16 marzo 2010

I generatori eolici riscaldano il globo

I ricercatori del MIT dicono che se saranno usate abbastanza turbine eoliche da coprire il 10% del fabbisogno mondiale queste causeranno un riscaldamento di 0,15°C nei prossimi 60 anni. La causa di questo riscaldamento è che la presenza delle turbine rallenta il vento e riduce la turbolenza a valle delle turbine (sottovento), quindi riducendo il movimento dell'aria verso l'alto e orizzontalmente. Questo fa si che il calore irradiato dalla superficie del terreno ristagli e non si sposti verso l'alto, mentre nello stesso tempo l'aria rimane ferma più a lungo nello stesso punto invece di spostarsi verso punti più freschi. Il contrario succederebbe per gli impianti eolici posizionati in mare (ma i ricercatori avvisano che per il mare simulazioni più precise sono necessarie, per modellare onde più realistiche).



Così se ne va un'altra stupidaggine propagandata dagli "ecologisti": l'eolico è pulito e preserva l'ambiente. Già aveva grossi punti deboli come la mancanza di affidabilità, il costo elevato conseguente, il danno alla fauna locale, l'inquinamento acustico e l'aumentare la desertificazione delle aree in cui veniva installato. Adesso causa pure il riscaldamento globale.



MIT Researchers Say Using Wind Turbines for 10% of Power, Would Heat the World by 0.15 Degrees Celsius Over 60 Years

5 commenti:

David ha detto...

Per non parlare poi delle speculazioni da parte di politici e uomini d'affari, qui un video illuminante:

http://www.youtube.com/watch?v=J5R0zTTgdfY&feature=player_embedded

Ormai è un business poco "verde" e molto "sporco", il che però non dovrebbe farci svalutare tutto il settore delle energie pulite: fotovoltaico, geotermico, biomasse, nucleare, etc. restano solide alternative.

Anonimo ha detto...

Ehm... c'è qualcosa che non va in questo ragionamento. Si, l'eolico contribuisce ad aumentare la temperatura globale (di soli 0,15°C nel caso del 10% del fabbisogno energetico mondiale)... ma vogliamo metterlo a confronto con il riscaldamento globale prodotto da una qualsiasi altra fonte d'energia non rinnovabile (e.g. il petrolio)? E se anche il rapporto fosse simile... vogliamo paragonare gli effetti dell'inquinamento acustico con quelli dell'inquinamento atmosferico? Preferisco di gran lunga sentire una pala girare che respirare in una nube di particelle cancerogene. Poi non so voi... De gustibus

ponderata-mente ha detto...

«Although Prinn and Wang believe their results for the land-based wind farms are robust, Wang called their analysis a “proof-of-concept” study that requires additional theoretical and modeling work, as well as field experiments for complete verification.»
Wind resistance – Morgan Bettex, MIT News Office

Senza dimenticare che i risultati per le turbine in mare, benché ancora maggiormente speculativi, presentano lo stesso valore assoluto e segno contrario rispetto a quelle a terra.

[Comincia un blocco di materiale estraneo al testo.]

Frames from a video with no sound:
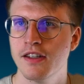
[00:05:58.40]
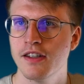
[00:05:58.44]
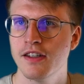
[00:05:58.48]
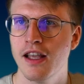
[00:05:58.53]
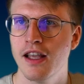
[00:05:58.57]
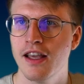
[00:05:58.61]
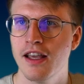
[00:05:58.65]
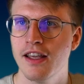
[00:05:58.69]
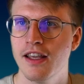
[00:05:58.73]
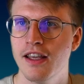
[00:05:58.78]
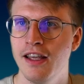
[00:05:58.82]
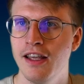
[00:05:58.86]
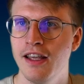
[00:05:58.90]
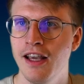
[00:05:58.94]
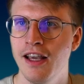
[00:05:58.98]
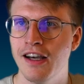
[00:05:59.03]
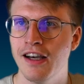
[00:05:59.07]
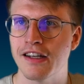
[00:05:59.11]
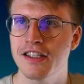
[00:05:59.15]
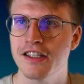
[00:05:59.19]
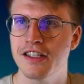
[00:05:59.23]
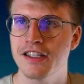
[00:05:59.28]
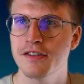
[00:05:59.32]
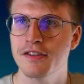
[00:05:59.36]
current
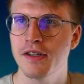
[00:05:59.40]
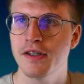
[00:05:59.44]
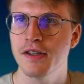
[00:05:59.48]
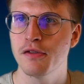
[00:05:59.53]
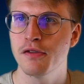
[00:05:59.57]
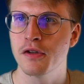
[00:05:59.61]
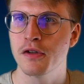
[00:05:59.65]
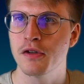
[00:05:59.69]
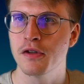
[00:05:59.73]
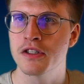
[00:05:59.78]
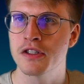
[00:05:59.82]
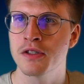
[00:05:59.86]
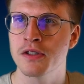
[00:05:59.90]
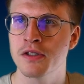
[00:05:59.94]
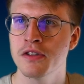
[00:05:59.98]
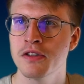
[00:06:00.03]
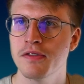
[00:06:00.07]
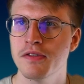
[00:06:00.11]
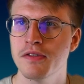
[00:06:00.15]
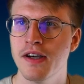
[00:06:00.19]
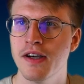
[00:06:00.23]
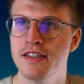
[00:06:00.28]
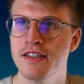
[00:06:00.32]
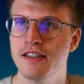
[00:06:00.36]
detection and the load
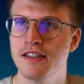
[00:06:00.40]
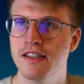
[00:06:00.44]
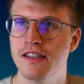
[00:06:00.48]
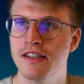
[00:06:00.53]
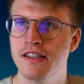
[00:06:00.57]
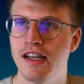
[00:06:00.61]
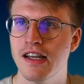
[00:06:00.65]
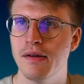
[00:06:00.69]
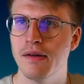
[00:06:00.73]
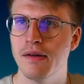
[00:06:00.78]
management work.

Va bene essere anti/eco-fanatici, ma occhio anche all'anti-eco/fanatismo.

Estropico ha detto...

Confesso che a me i generatori eolici piacciono molto, dal punto di vista puramente estetico...

extropolitca ha detto...

L'anomalia termica dichiarata dai fautori del riscaldamento globale (su dati alquanto discutibili per qualità e metodi anche più discutibili) è di 0,3°C.

Se per produrre il 10% del fabbisogno mondiale di elettricità usando l'eolico causa un aumento di 0,15°C, significa che l'eolico non può essere una soluzione al problema del riscaldamento globale, anzi lo aggrava.

La CO2, come dall'altro articolo sulla fotosintesi delle piante, non può materialmente salire al di sopra di 4-500 ppm, semplicemente perché le piante che ci sono al mondo aumenterebbero la velocità di assorbimento della CO2 stessa. Dato che la componente antropogenica della CO2 e nell'ordine del 5% e le piante sono in grado di aumentare l'assorbimento del 50%, significa che per andare oltre 500ppm dovremmo decuplicare il consumo di carburanti fossili. Il che è materialmente impossibile.

Al contrario, spostando la produzione sull'eolico, creeremmo un effetto di riscaldamento che le piante non potrebbero compensare naturalmente. Aumenteremmo le differenze di temperature tra oceano e terraferma e quindi e venti e i fenomeni come uragani e simili, desertificazione del terreno, etc. Il che, mi pare, il contrario di quello che si propaganda.

Dalle mie parti si dice "Peso el tacon del buso".